Here, \( A \) represents the constant, allowing for a family of solutions that satisfy the differential equation based on different initial conditions. Understanding the concept of the general solution is crucial because it informs us of all possible outcomes that satisfy the given differential equation.

A separable differential equation is a specific type of differential equation where the variables can be separated on opposite sides of the equation. This means you can rearrange terms so that all terms containing one variable and its differential are on one side of the equation and all terms containing the other variable and its differential are on the other side.
For the given problem, the equation \( \frac{dy}{dx} = y \) can be rewritten into a separable form by moving all terms involving \( y \) to one side and all terms involving \( x \) to the other side. This results in the expression:

• \( \frac{1}{y} \, dy = dx \)

Solving separable differential equations involves integrating both sides independently.

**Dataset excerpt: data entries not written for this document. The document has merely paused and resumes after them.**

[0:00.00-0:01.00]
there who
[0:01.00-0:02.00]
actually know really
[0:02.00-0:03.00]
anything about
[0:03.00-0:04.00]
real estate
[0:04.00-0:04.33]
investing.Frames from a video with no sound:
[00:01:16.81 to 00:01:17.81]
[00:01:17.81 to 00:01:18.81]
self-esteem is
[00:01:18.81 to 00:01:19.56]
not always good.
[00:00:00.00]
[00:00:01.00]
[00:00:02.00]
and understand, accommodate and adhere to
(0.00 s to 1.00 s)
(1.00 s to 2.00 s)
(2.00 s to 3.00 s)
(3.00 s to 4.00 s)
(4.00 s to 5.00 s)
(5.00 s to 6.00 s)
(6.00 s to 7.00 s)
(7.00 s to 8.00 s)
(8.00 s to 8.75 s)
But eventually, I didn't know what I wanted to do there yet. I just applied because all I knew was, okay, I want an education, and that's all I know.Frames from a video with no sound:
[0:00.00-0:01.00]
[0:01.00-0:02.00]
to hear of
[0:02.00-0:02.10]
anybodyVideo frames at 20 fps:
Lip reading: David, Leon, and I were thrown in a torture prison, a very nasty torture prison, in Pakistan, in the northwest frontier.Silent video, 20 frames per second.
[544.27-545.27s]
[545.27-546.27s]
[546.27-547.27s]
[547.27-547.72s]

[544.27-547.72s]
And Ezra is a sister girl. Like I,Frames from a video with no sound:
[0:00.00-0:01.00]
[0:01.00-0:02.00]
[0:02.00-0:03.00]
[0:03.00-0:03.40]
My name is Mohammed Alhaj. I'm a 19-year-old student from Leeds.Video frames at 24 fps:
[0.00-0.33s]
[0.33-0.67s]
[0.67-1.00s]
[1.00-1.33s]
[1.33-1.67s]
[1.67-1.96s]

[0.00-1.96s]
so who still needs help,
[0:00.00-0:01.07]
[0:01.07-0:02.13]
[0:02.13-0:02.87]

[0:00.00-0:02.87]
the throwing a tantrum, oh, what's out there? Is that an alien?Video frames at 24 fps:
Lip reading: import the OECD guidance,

This step is possible because once we separate the variables, the equation is effectively simplified into a product of separate integrals, which leads directly into the next crucial phase: integration.

Integration is a fundamental concept in calculus and an essential step in solving differential equations, particularly when dealing with separable differential equations. It involves finding the antiderivative of a function, which essentially reverses the process of differentiation.
For a separable differential equation like \( \frac{1}{y} \, dy = dx \), the integration process involves integrating each side:

• \( \int \frac{1}{y} \, dy = \int dx \)

The result of these integrations will lead us to:
\( \ln |y| = x + C \), where \( C \) is the constant of integration. To find \( y \), we exponentiate both sides:
\( |y| = e^{x+C} \), which simplifies further to:

• \( y = Ae^x \)

Here \( A = \pm e^C \), introducing a constant that reflects the indefinite nature of integration and covering all potential solutions to our original differential equation. Understanding how to integrate each side of an equation independently is crucial for solving separable differential equations.